Let’s face it — traditional data management doesn’t work. Today, 75% of executives don’t trust their own data, and only 27% of data projects are successful. Those are dismal numbers in what has been called the “golden age of data”.
As data just keeps growing in size and complexity, we’re struggling to keep it under control. To make matters worse, data teams and their members, tools, infrastructure, and use cases are becoming more diverse at the same time. The result is data chaos like we’ve never seen before.
DataOps has been around for several years, but right now it’s on fire because it promises to solve this problem. Just a week apart, Forrester and Gartner recently made major shifts toward recognizing the importance of DataOps.
On June 23 of this year, Forrester launched the latest version of its Wave report about data catalogs — but instead of being about “Machine Learning Data Catalogs” like normal, they renamed the category to “Enterprise Data Catalogs for DataOps”. A week later, on the 30th, Gartner released its 2022 Hype Cycle, predicting that DataOps will fully penetrate the market in 2-5 years and moving it from the far left side of the curve to its “Peak of Inflated Expectations”.
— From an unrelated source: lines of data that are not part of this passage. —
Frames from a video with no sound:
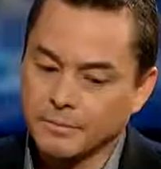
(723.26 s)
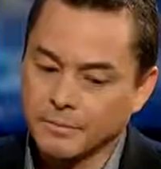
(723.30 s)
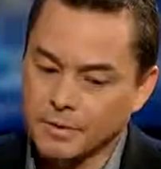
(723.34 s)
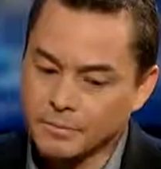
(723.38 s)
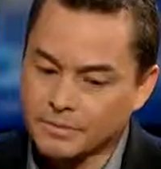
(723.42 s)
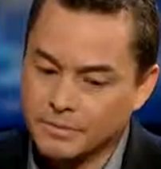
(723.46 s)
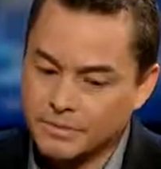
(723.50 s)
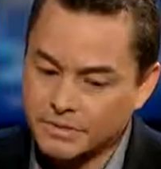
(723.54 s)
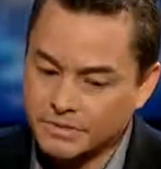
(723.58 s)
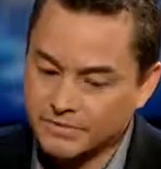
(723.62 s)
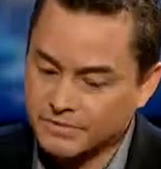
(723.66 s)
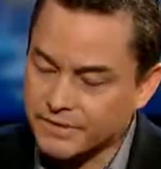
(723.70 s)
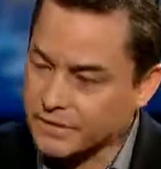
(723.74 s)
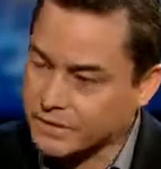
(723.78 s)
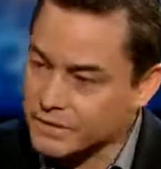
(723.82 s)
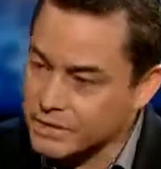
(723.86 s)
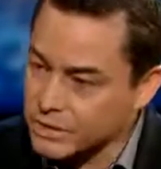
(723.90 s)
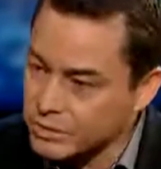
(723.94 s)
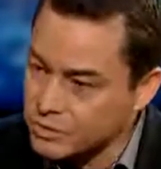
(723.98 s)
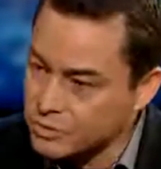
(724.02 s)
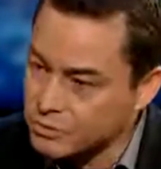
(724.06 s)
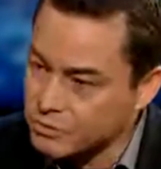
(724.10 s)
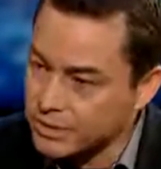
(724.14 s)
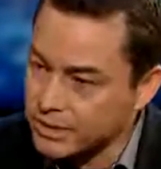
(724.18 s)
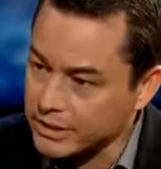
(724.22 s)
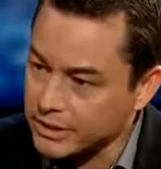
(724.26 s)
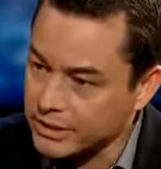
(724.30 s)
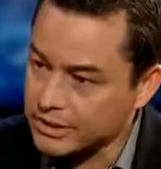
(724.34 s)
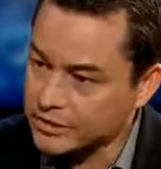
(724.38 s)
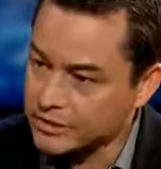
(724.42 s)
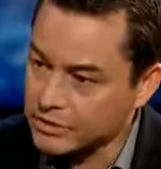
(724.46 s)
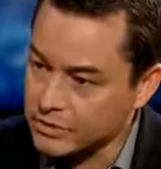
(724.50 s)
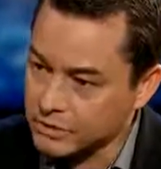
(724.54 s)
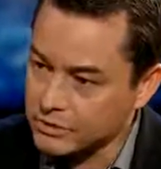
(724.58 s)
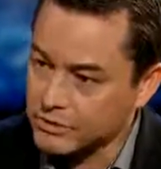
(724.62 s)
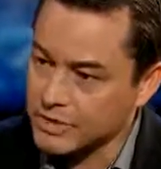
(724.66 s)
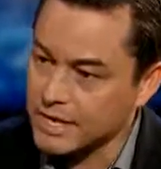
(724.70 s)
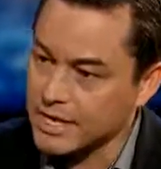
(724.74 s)
purpose of each human
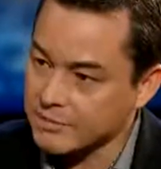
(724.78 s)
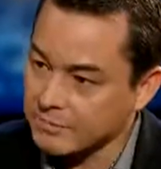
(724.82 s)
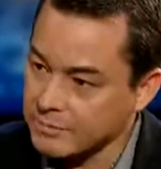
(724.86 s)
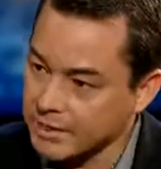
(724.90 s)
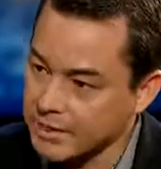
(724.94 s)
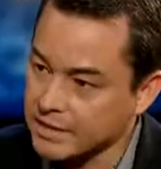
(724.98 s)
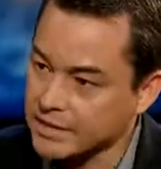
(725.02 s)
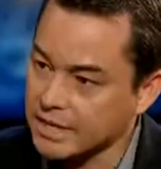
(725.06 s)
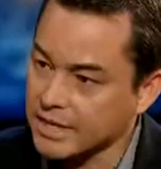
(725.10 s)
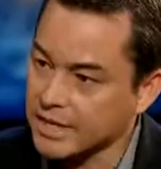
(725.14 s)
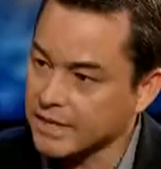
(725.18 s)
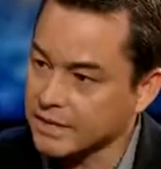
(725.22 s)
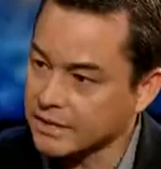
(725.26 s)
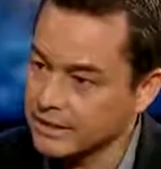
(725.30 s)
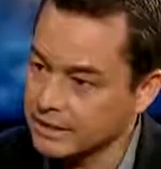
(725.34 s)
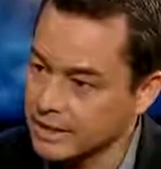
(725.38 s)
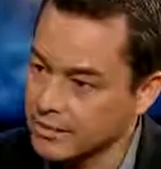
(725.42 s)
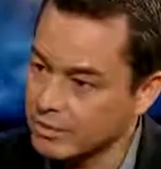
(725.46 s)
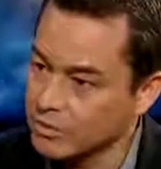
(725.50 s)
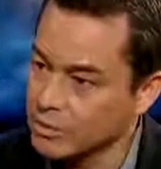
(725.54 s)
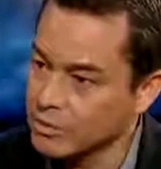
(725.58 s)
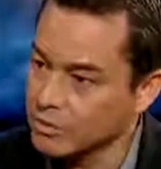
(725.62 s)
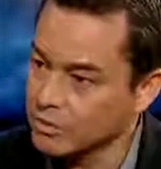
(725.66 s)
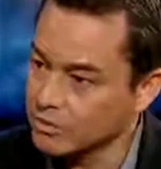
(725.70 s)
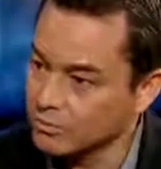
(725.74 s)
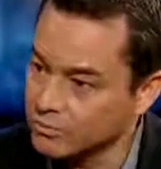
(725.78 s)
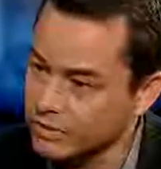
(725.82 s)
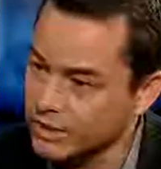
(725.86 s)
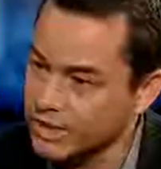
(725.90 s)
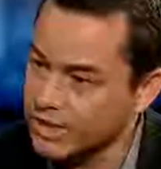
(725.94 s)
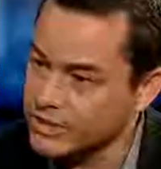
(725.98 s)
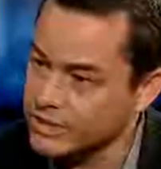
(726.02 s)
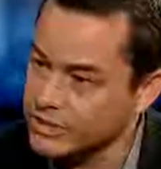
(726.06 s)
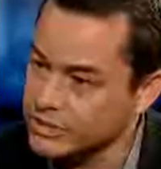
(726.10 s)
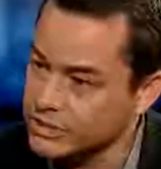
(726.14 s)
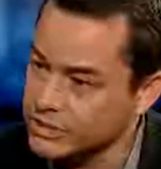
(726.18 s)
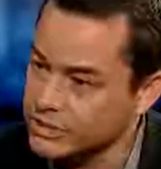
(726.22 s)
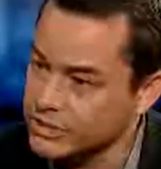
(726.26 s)
is to create, maintain, and uphold
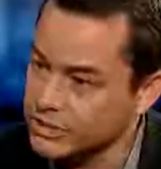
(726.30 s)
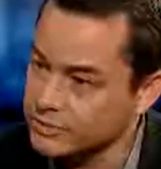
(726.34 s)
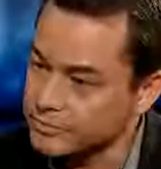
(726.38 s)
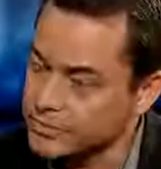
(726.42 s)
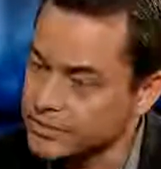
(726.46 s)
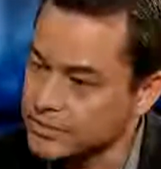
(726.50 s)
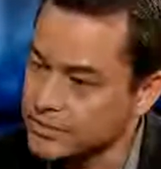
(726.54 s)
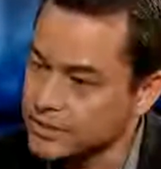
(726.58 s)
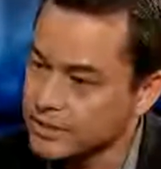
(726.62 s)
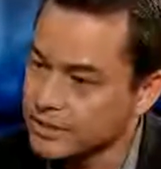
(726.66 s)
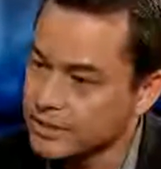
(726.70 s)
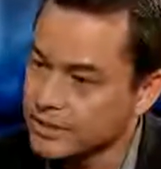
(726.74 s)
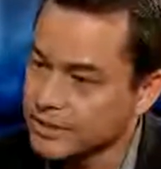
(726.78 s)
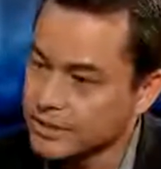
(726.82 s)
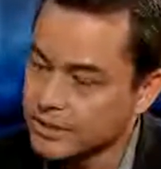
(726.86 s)
relationships.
But the rise of DataOps isn’t just coming from analysts. At Atlan, we work with modern data teams around the world. I’ve personally seen DataOps go from an unknown to a must-have, and some companies have even built entire strategies, functions, and even roles around DataOps. While the results vary, I’ve seen incredible improvements in data teams’ agility, speed, and outcomes.
In this blog, I’ll break down everything you should know about DataOps — what it is, why you should care about it, where it came from, and how to implement it.
The first, and perhaps most important, thing to know about DataOps is that it’s not a product. It’s not a tool. In fact, it’s not anything you can buy, and anyone trying to tell you otherwise is trying to trick you.
Instead, DataOps is a mindset or a culture — a way to help data teams and people work together better.
DataOps can be a bit hard to grasp, so let’s start with a few well-known definitions.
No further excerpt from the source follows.